Grand Jury: How does it work?
The grand jury plays a crucial role in the judicial system. The grand jury does not prosecute or punish the criminal; rather the grand jury is meant to work with prosecutors to determine whether formal criminal charges or indictment should be brought upon the potential defendant. This system is typically reserved for felonies and is one of the first procedures within the criminal trial if the prosecution decides to use it. The difference between a grand jury and a regular jury is that a grand jury consists of 12 to 23 people and is meant to investigate criminal conduct. Federal, state, and county prosecutors will use grand juries to decide whether probable cause exists to support criminal charges. A regular jury, also known as a petit jury consists of 6 to 12 people. This jury listens to trials and decides fact from fiction. The judge decides the law. In criminal cases, the petit jury decides whether the prosecution has proved his or her case beyond a reasonable doubt. In civil cases, the petit jury decides by a preponderance of evidence (which means 51%).

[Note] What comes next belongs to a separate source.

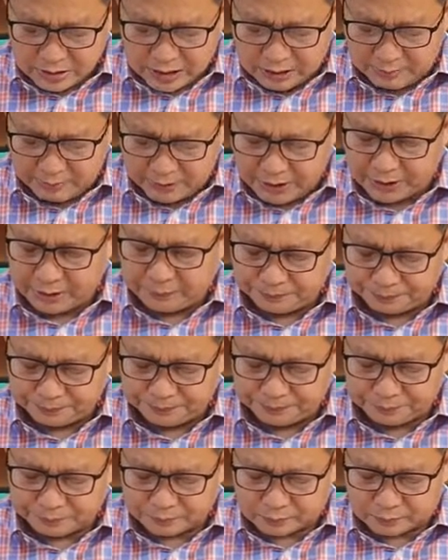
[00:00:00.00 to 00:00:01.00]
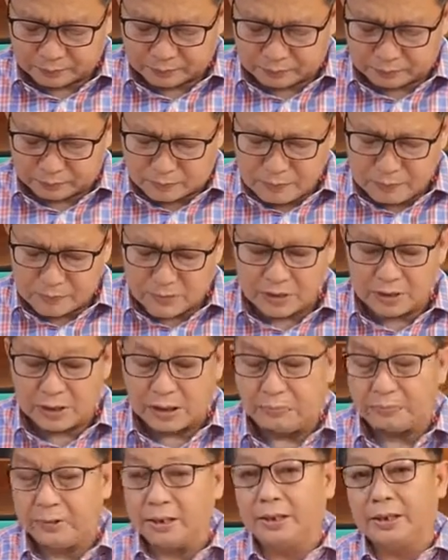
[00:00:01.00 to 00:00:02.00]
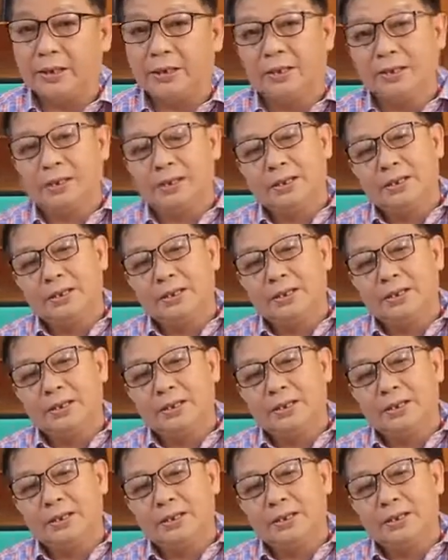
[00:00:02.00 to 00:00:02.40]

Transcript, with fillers: Amen. Amen.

Grand Jury vs. Preliminary Hearings
Every state in the United States has provisions within their laws that allow prosecutors to use grand juries. Nearly half of the country does not use grand juries, rather instead, prosecutors use a process known as preliminary hearings. Similar to grand juries, the purpose of preliminary hearings is meant for the judge to decide whether there is enough evidence and probable cause to convince the jury that the defendant has committed the crime. This process will force the defendant to attend a formal trial. Preliminary hearings’ are generally open to the public and involve a judge and lawyers. However, grand jury hearings are closed to everyone except the defendant, prosecutor, court reporter, and grand jury. Another difference between preliminary hearings and a grand jury is that it is by requirement that a defendant requests a preliminary hearing, with the possibility that the court may decline the request.
Grand Jury Proceedings
Unlike the normal courtroom proceedings, grand jury proceedings tend to be more relaxed in nature. The only people in the courtroom present will be the defendant, one prosecutor, court reporter, and grand jury. The prosecutor will take a few moments to explain the law to the grand jury as well as help gather and present supporting evidence and listen to testimony. Unlike a regular courtroom where evidence and testimony must adhere to strict guidelines, a grand jury has a much higher power that allows them to view and hear almost any evidence they would like. Grand juries retain strict confidence which allows witnesses to freely speak without fear or hesitation as well as protecting the defendants’ reputation in case a jury decides to not indict the individual. Everyone in the courtroom is sworn to secrecy except the witness. The jurors, prosecutor, court reporter, and grand jury are not allowed to speak of the case outside of the courtroom. Only the witness is allowed to speak of the case.
A grand jury does not need a unanimous decision from the full jury body to indict a defendant. However, there must be a super-majority agreement of either 2/3 or 3/4 depending on the jurisdiction to indict a defendant. If a grand jury decides not to indict, a prosecutor may still choose to still indict the individual if he or she feels there is strong enough evidence to present the case to the courts. Typically, a grand jury is an excellent way for prosecutors to determine whether or not the case is strong enough to continue to trial. If the grand jury ultimately decides to indict the defendant, the trial will begin at a much faster rate. This is because, without a grand jury indictment, the prosecutor must prove to the judge he or she has provided strong evidence against the case. With the grand jury indictment, the prosecutor can eliminate that step and proceed directly to trial.